家に来るなり俺に笑顔を振りまき媚を売っていた女は、ある日を境にピタリと自分から姿を見せなくなった。
たしか、令嬢ごっこをした日からだ。
どんなに無視をしても罵倒しても、毎日挨拶をしに来ていたのに……。
やっと諦めたのか?
清々しいような、どこか引っかかるような変な感覚。
そんなとき、あの女がエリオットに褒美として付き人をつけてもらったこと、レオンと会話をしていたという情報が入ってきた。
あのエリオットが褒美を渡した?
あのレオンが話をしていた?
……どうなってやがる?
俺の頭はすぐにある結論に辿り着いた。
それは、あの女が俺以外の兄弟に取り入って、何か企んでいるんじゃないかという結論だ。

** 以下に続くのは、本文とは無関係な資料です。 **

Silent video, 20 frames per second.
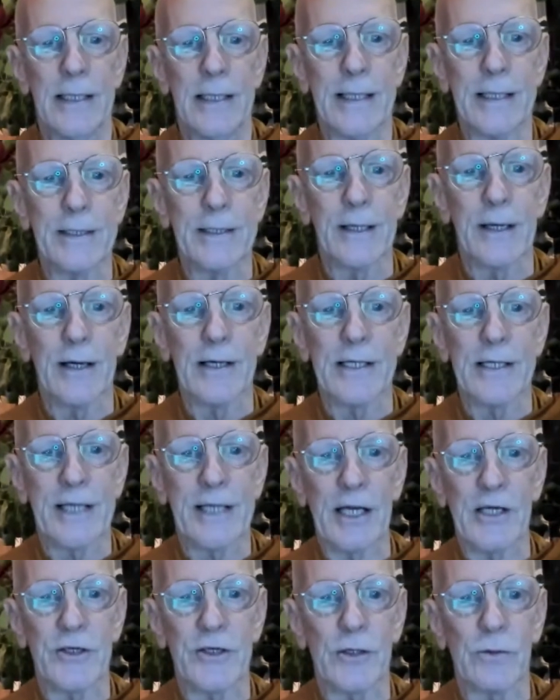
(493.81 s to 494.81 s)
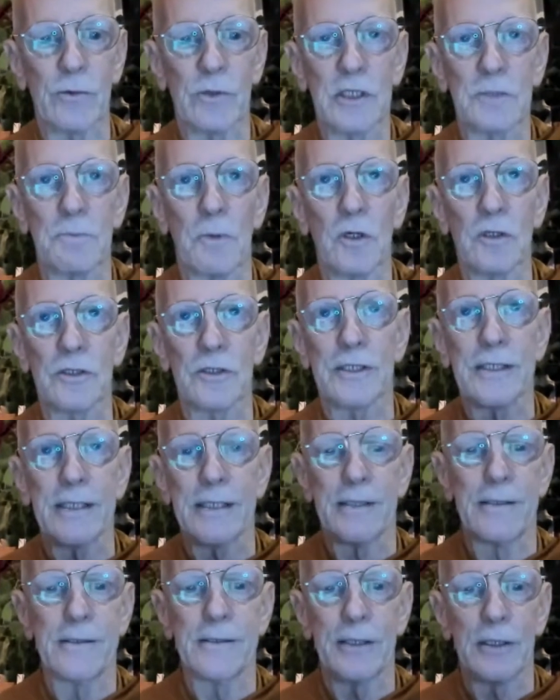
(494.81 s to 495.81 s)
and our attention was mostly,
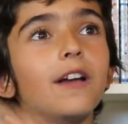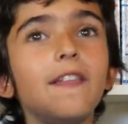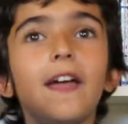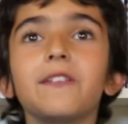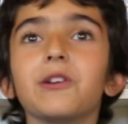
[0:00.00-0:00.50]

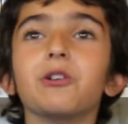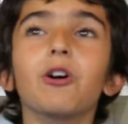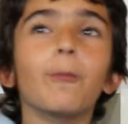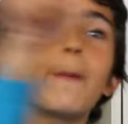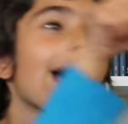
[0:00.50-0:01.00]
then you
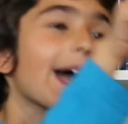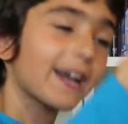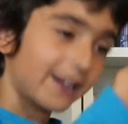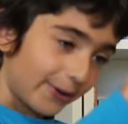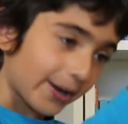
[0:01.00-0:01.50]
go
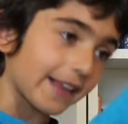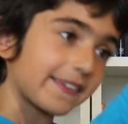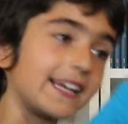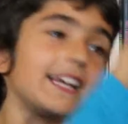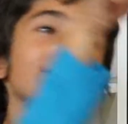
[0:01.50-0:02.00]
back, look at
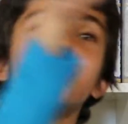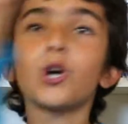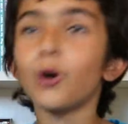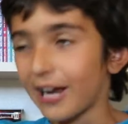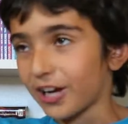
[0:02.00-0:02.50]
the
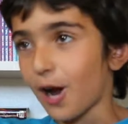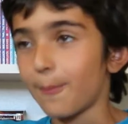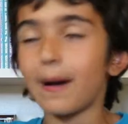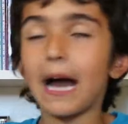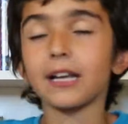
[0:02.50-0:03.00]
intro, and
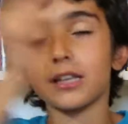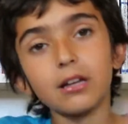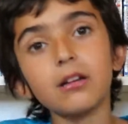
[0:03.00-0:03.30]
come back.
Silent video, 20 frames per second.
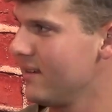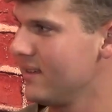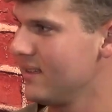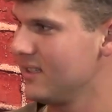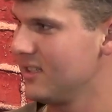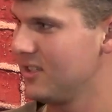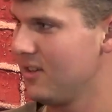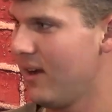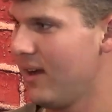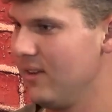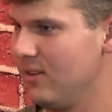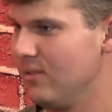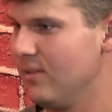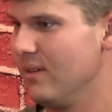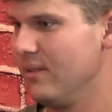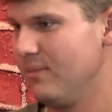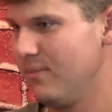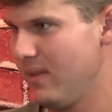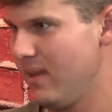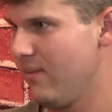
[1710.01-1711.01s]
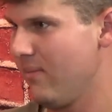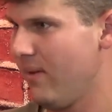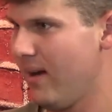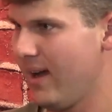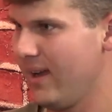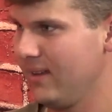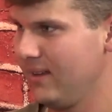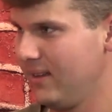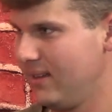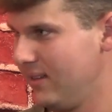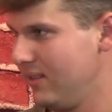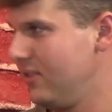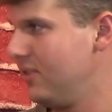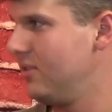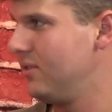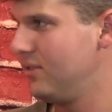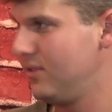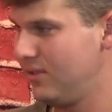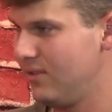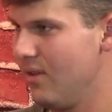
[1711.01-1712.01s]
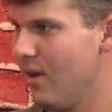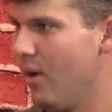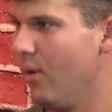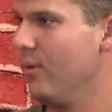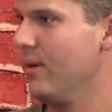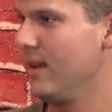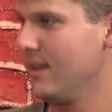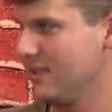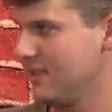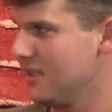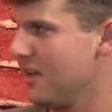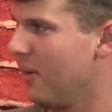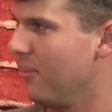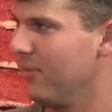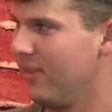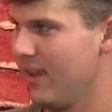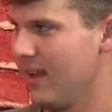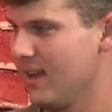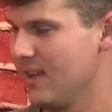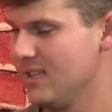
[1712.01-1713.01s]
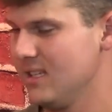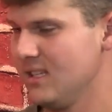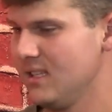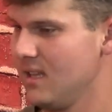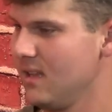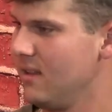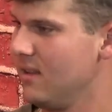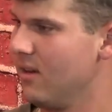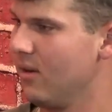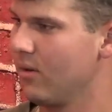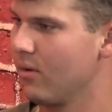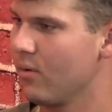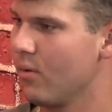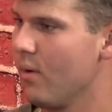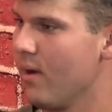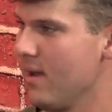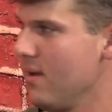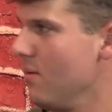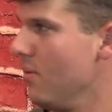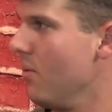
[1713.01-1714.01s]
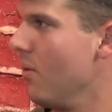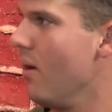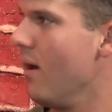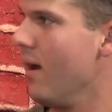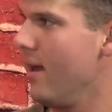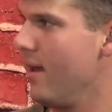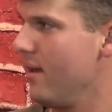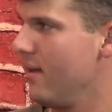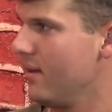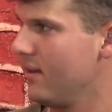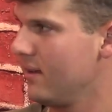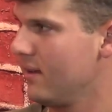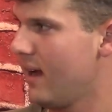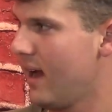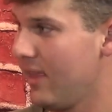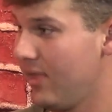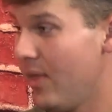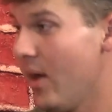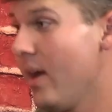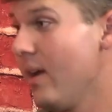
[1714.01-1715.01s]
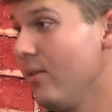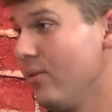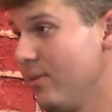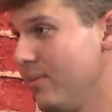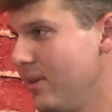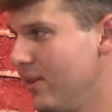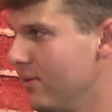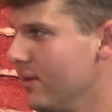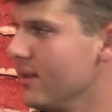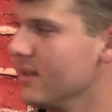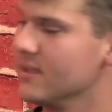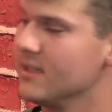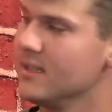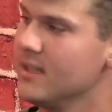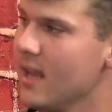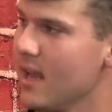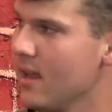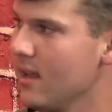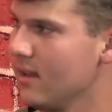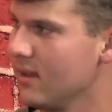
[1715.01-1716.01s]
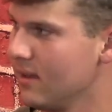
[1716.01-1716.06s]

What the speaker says: And so I knew it'd be by owning something. I just didn't know quite what. I thought it would be real estate.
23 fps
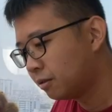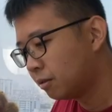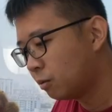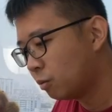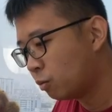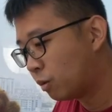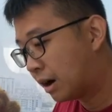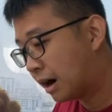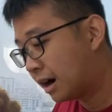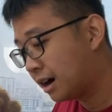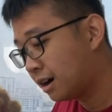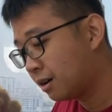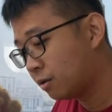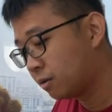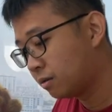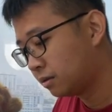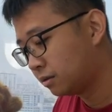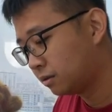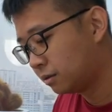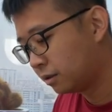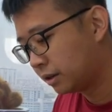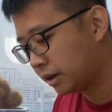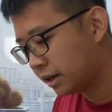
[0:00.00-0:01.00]
Wow,
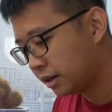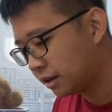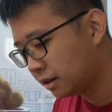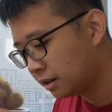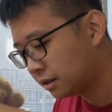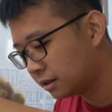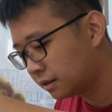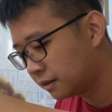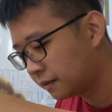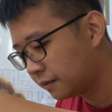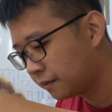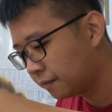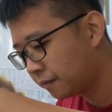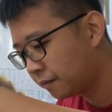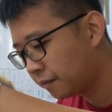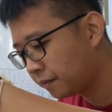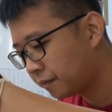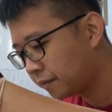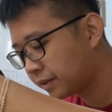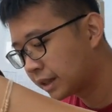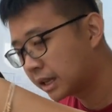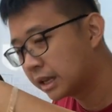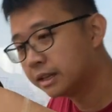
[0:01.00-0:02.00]
okay.
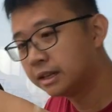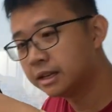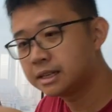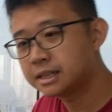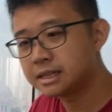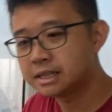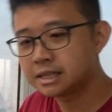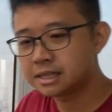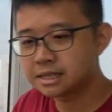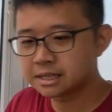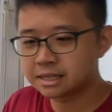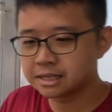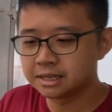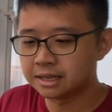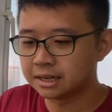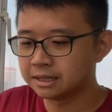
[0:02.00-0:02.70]
This is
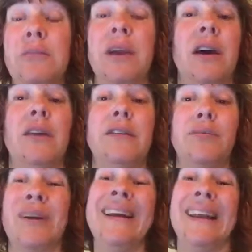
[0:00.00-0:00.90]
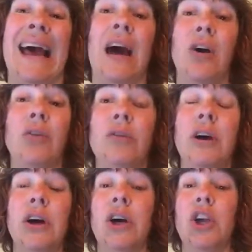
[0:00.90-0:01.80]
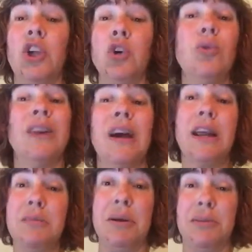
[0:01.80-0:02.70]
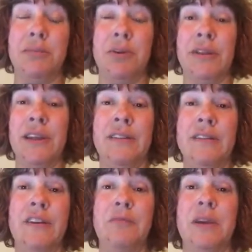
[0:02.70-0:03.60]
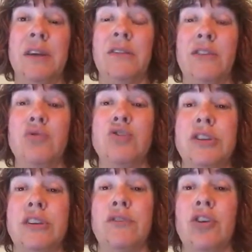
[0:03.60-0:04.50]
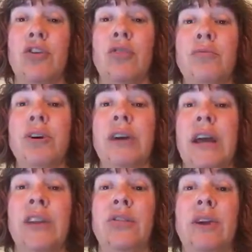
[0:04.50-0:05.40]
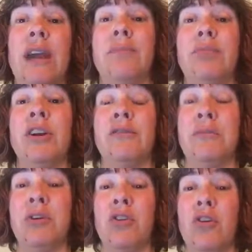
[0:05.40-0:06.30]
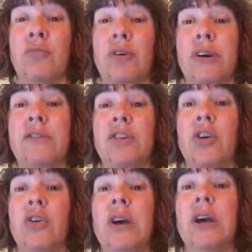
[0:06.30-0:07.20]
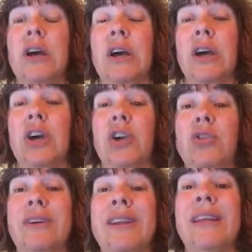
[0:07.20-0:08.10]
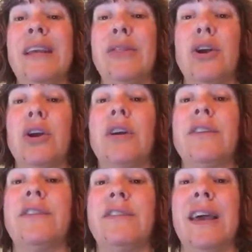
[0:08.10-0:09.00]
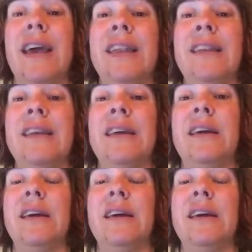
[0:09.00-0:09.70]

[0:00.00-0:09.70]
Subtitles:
because right now you are not going to be able to print that stuff because you just have your Chromebook and you can't print it from your Chromebook. So you can either send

レオンに注意喚起したが、どう手懐けたんだかあの女の肩を持つようなことを言っていてすでに手遅れだった。
本がどうと言っていたから、あの女がレオンの好きな本を利用して近づいたのは間違いない。
……腹黒い女め。
俺だけは絶対に騙されない。
あんな女を、エリーゼの代わりになんてさせてたまるか。
そう思い、あの女に自分の身分をわからせるため料理を作らせたのだが──。